The turbine-powered ships displaced 850 LT at standard load and 1125 LT at deep load. The ships measured 225 ft long overall with a beam of 35 ft 6 in. The turbine group had a draught of 11 ft. The ships' complement consisted of 85 officers and ratings.

The ships had two Parsons geared steam turbines, each driving one shaft, using steam provided by two Admiralty three-drum boilers. The engines produced a total of 2000 ihp and gave a maximum speed of 16.5 kn. They carried a maximum of 660 LT of fuel oil that gave them a range of 5000 nmi at 10 kn.
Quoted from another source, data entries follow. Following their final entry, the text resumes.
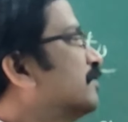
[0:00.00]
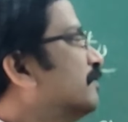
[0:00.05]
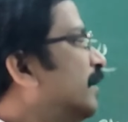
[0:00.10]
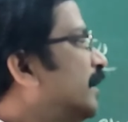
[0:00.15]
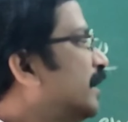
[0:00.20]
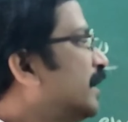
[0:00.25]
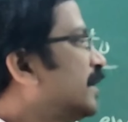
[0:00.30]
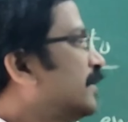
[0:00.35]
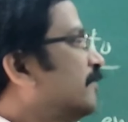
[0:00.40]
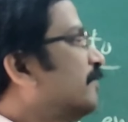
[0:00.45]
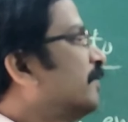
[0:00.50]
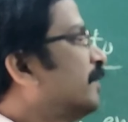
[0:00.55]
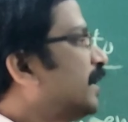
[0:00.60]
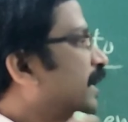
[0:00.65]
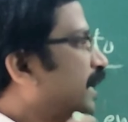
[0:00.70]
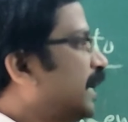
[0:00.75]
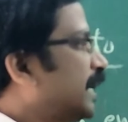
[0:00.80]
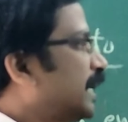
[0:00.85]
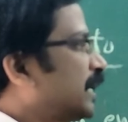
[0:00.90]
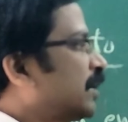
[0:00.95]
whenever
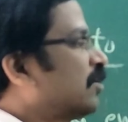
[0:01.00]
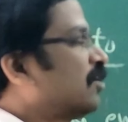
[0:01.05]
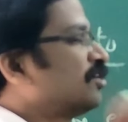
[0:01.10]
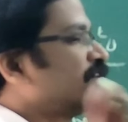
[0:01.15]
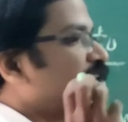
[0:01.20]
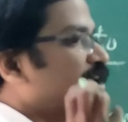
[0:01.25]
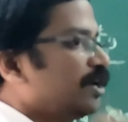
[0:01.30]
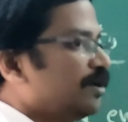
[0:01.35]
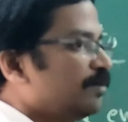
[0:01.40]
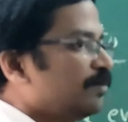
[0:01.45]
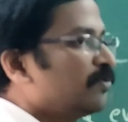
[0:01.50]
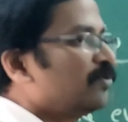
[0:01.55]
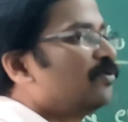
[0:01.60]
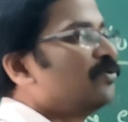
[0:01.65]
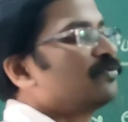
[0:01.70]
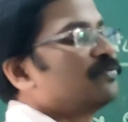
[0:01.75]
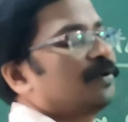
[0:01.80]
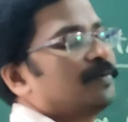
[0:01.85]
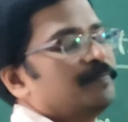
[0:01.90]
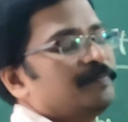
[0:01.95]
electron
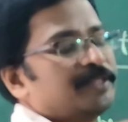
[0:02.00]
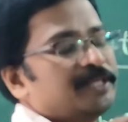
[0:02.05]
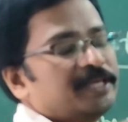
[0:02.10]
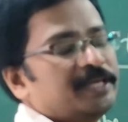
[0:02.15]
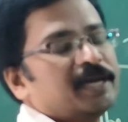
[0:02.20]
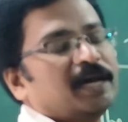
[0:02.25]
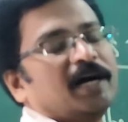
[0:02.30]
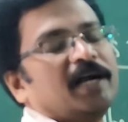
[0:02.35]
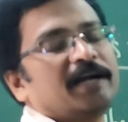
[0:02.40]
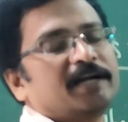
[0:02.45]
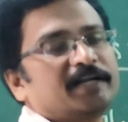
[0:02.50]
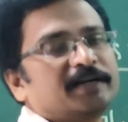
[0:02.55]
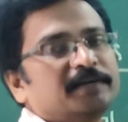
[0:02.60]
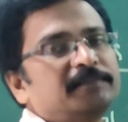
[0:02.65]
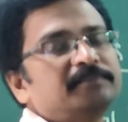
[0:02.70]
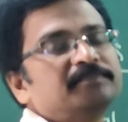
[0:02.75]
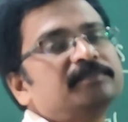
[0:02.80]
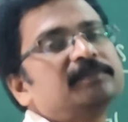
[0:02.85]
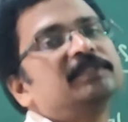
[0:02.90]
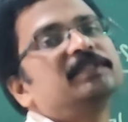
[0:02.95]
removed from the
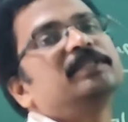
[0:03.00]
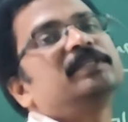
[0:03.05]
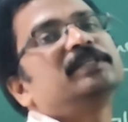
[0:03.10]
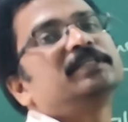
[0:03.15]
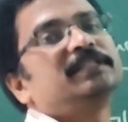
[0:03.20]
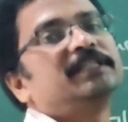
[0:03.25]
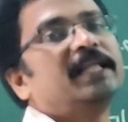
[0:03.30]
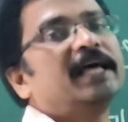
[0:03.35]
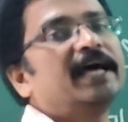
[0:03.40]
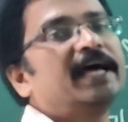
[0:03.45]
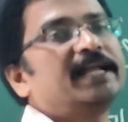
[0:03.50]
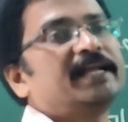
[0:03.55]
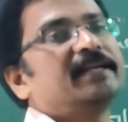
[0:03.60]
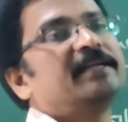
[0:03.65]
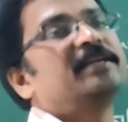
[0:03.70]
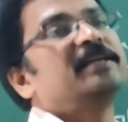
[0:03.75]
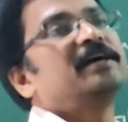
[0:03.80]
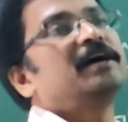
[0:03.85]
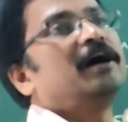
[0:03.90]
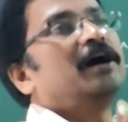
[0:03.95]
atom,
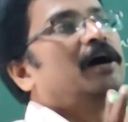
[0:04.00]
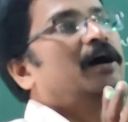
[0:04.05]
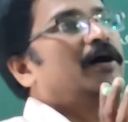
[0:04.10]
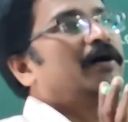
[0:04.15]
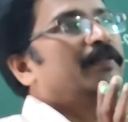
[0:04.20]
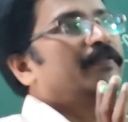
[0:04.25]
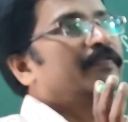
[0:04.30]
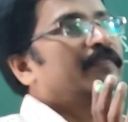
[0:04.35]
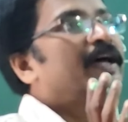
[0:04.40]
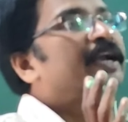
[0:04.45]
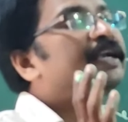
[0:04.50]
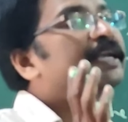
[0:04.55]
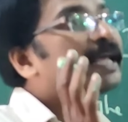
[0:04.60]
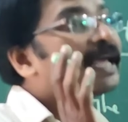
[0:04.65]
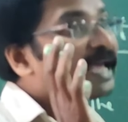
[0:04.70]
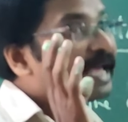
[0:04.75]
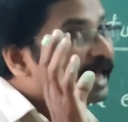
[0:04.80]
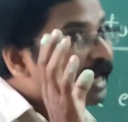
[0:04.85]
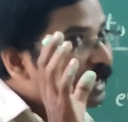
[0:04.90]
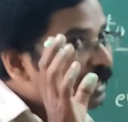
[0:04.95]
then
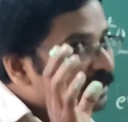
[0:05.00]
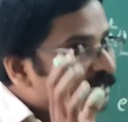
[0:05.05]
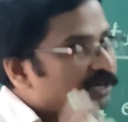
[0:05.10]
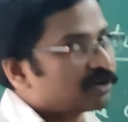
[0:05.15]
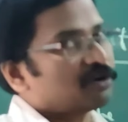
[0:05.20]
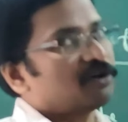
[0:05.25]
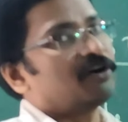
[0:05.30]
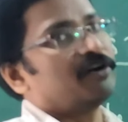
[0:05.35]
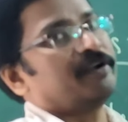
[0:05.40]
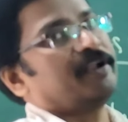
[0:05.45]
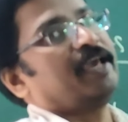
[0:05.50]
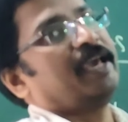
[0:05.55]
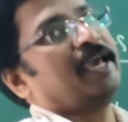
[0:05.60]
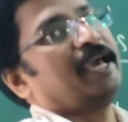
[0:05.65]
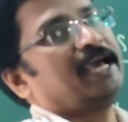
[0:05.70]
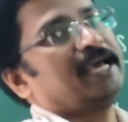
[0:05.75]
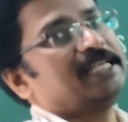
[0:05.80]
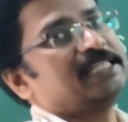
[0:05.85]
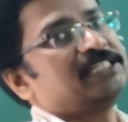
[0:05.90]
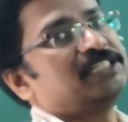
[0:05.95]
that electron
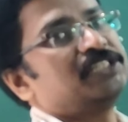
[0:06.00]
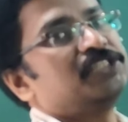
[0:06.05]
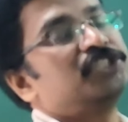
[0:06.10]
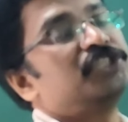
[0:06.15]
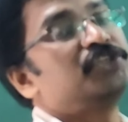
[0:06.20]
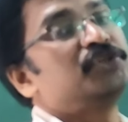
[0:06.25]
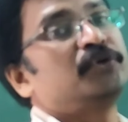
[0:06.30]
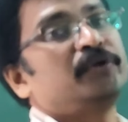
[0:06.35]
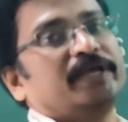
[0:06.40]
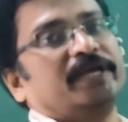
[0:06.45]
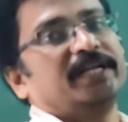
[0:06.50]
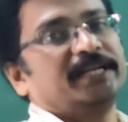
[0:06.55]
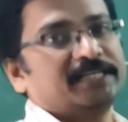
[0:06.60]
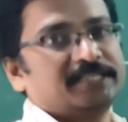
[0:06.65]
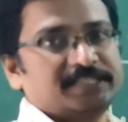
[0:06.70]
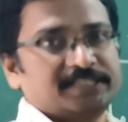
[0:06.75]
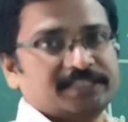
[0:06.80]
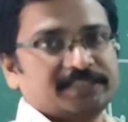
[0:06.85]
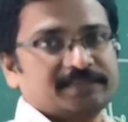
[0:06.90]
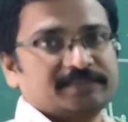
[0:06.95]
has 0
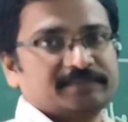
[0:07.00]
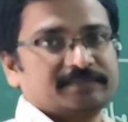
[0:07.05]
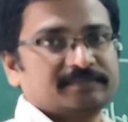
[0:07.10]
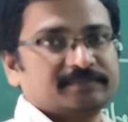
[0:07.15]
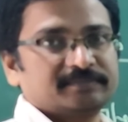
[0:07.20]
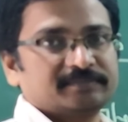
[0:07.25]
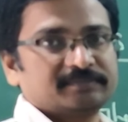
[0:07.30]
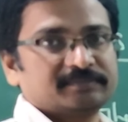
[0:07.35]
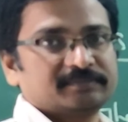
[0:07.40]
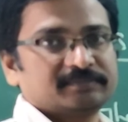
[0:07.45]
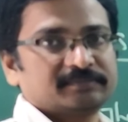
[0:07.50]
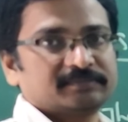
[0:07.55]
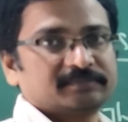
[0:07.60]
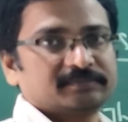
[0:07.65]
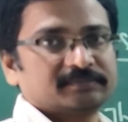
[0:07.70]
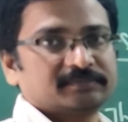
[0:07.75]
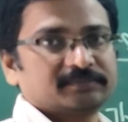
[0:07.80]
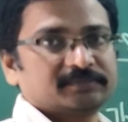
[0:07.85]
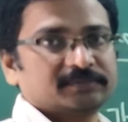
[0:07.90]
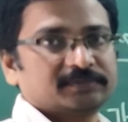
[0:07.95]
energy.
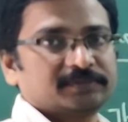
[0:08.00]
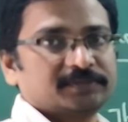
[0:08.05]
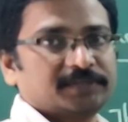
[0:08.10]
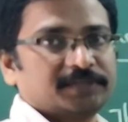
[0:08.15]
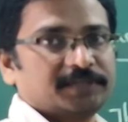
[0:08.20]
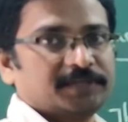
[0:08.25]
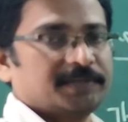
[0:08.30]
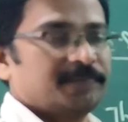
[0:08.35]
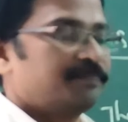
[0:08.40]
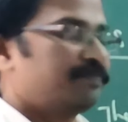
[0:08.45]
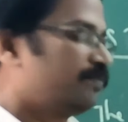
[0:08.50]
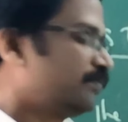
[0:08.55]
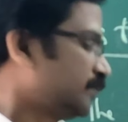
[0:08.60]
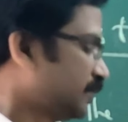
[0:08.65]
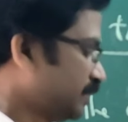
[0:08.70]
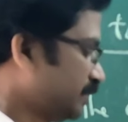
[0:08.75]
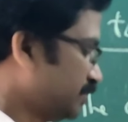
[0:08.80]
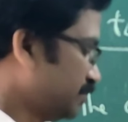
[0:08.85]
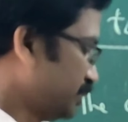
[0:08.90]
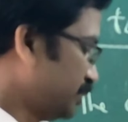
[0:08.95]
Okay.
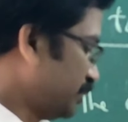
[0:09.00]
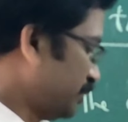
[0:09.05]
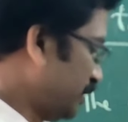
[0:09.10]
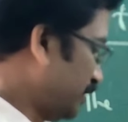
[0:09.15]
0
The Algerine class was armed with a QF 4 in Mk V anti-aircraft gun and four twin-gun mounts for Oerlikon 20 mm cannon. The latter guns were in short supply when the first ships were being completed and they often got a proportion of single mounts. By 1944, single-barrel Bofors 40 mm mounts began replacing the twin 20 mm mounts on a one for one basis. All of the ships were fitted for four throwers and two rails for depth charges.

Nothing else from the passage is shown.